**EXERCISE**
What you return must match the records below exactly, apart from the omitted pictures.

*** EXCERPTED DATA Section Begins ***

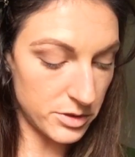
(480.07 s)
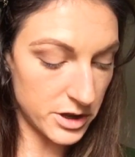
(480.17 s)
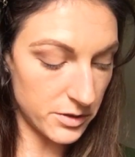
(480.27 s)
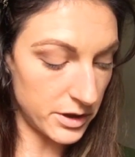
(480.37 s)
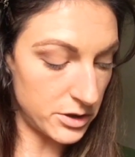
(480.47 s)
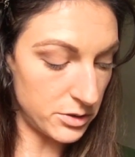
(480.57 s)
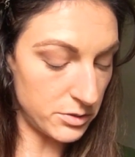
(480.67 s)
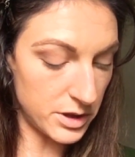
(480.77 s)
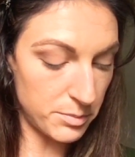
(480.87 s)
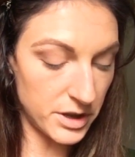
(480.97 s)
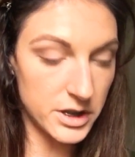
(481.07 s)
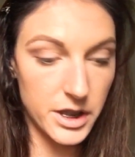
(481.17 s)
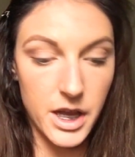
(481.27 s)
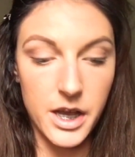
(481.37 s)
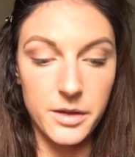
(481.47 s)
I'm just going to dip
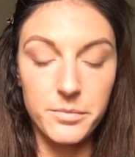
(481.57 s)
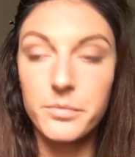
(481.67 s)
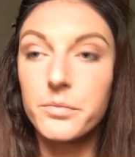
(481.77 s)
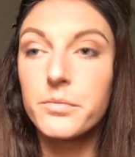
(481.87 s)
into that,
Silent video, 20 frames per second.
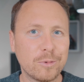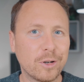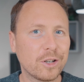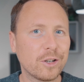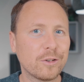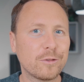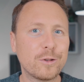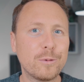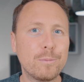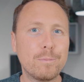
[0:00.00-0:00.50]
one
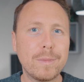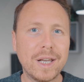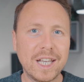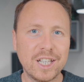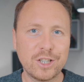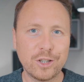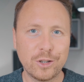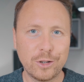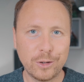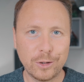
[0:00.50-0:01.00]
of the
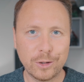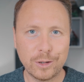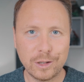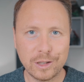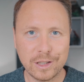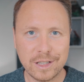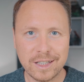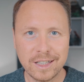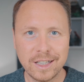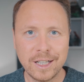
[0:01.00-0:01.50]
major
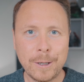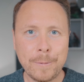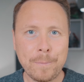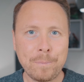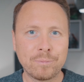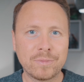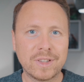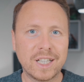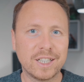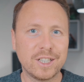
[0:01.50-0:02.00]
hurdles
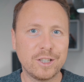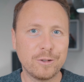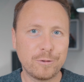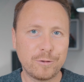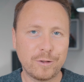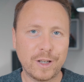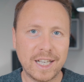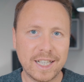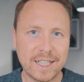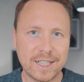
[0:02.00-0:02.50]
that you
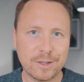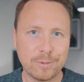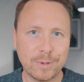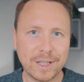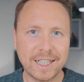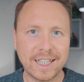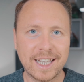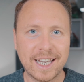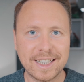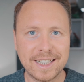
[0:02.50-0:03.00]
face when
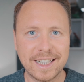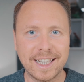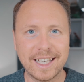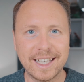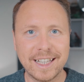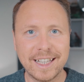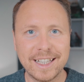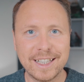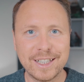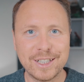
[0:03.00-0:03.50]
getting
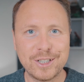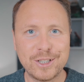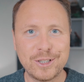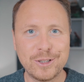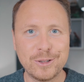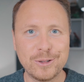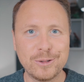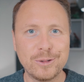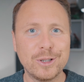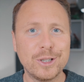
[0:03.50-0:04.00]

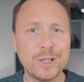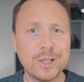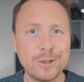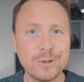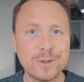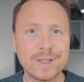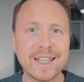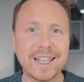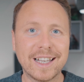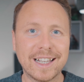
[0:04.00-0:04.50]
into
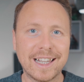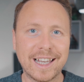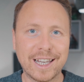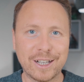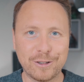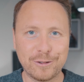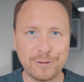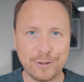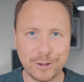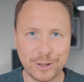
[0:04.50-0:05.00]
using
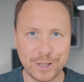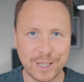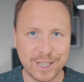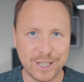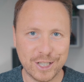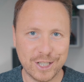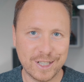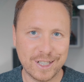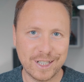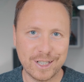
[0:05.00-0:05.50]
LEGO for
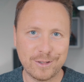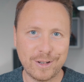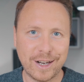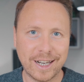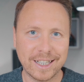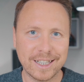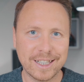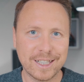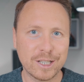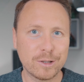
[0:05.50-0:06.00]
Dungeons &
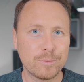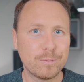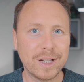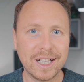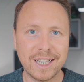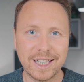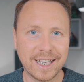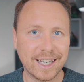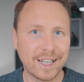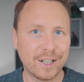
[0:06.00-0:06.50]
Dragons and
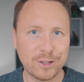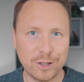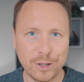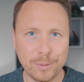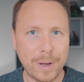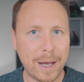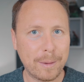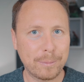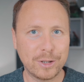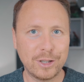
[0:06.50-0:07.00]
building out your
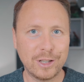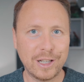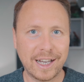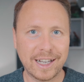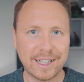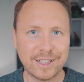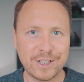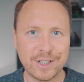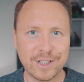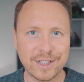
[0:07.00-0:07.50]
map
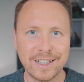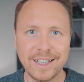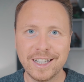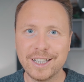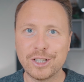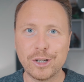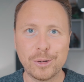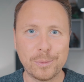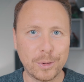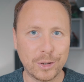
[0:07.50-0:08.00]
collection,
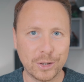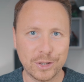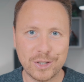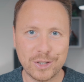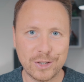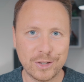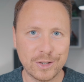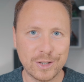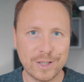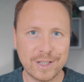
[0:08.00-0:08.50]
your
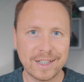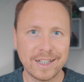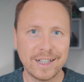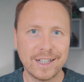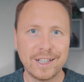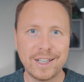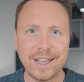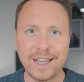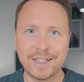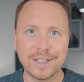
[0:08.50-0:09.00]
monsters
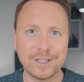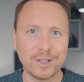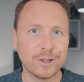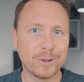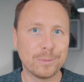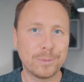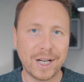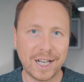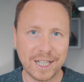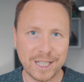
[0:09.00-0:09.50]
and your
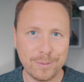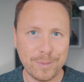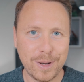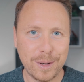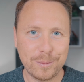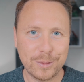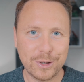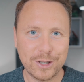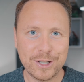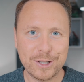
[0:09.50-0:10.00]
party
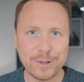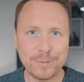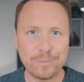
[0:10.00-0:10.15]
members.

*** EXCERPTED DATA Section Ends ***

**OUTPUT FOR THIS EXERCISE**
(480.07 s)
(480.17 s)
(480.27 s)
(480.37 s)
(480.47 s)
(480.57 s)
(480.67 s)
(480.77 s)
(480.87 s)
(480.97 s)
(481.07 s)
(481.17 s)
(481.27 s)
(481.37 s)
(481.47 s)
I'm just going to dip
(481.57 s)
(481.67 s)
(481.77 s)
(481.87 s)
into that,
Silent video, 20 frames per second.
[0:00.00-0:00.50]
one
[0:00.50-0:01.00]
of the
[0:01.00-0:01.50]
major
[0:01.50-0:02.00]
hurdles
[0:02.00-0:02.50]
that you
[0:02.50-0:03.00]
face when
[0:03.00-0:03.50]
getting
[0:03.50-0:04.00]

[0:04.00-0:04.50]
into
[0:04.50-0:05.00]
using
[0:05.00-0:05.50]
LEGO for
[0:05.50-0:06.00]
Dungeons &
[0:06.00-0:06.50]
Dragons and
[0:06.50-0:07.00]
building out your
[0:07.00-0:07.50]
map
[0:07.50-0:08.00]
collection,
[0:08.00-0:08.50]
your
[0:08.50-0:09.00]
monsters
[0:09.00-0:09.50]
and your
[0:09.50-0:10.00]
party
[0:10.00-0:10.15]
members.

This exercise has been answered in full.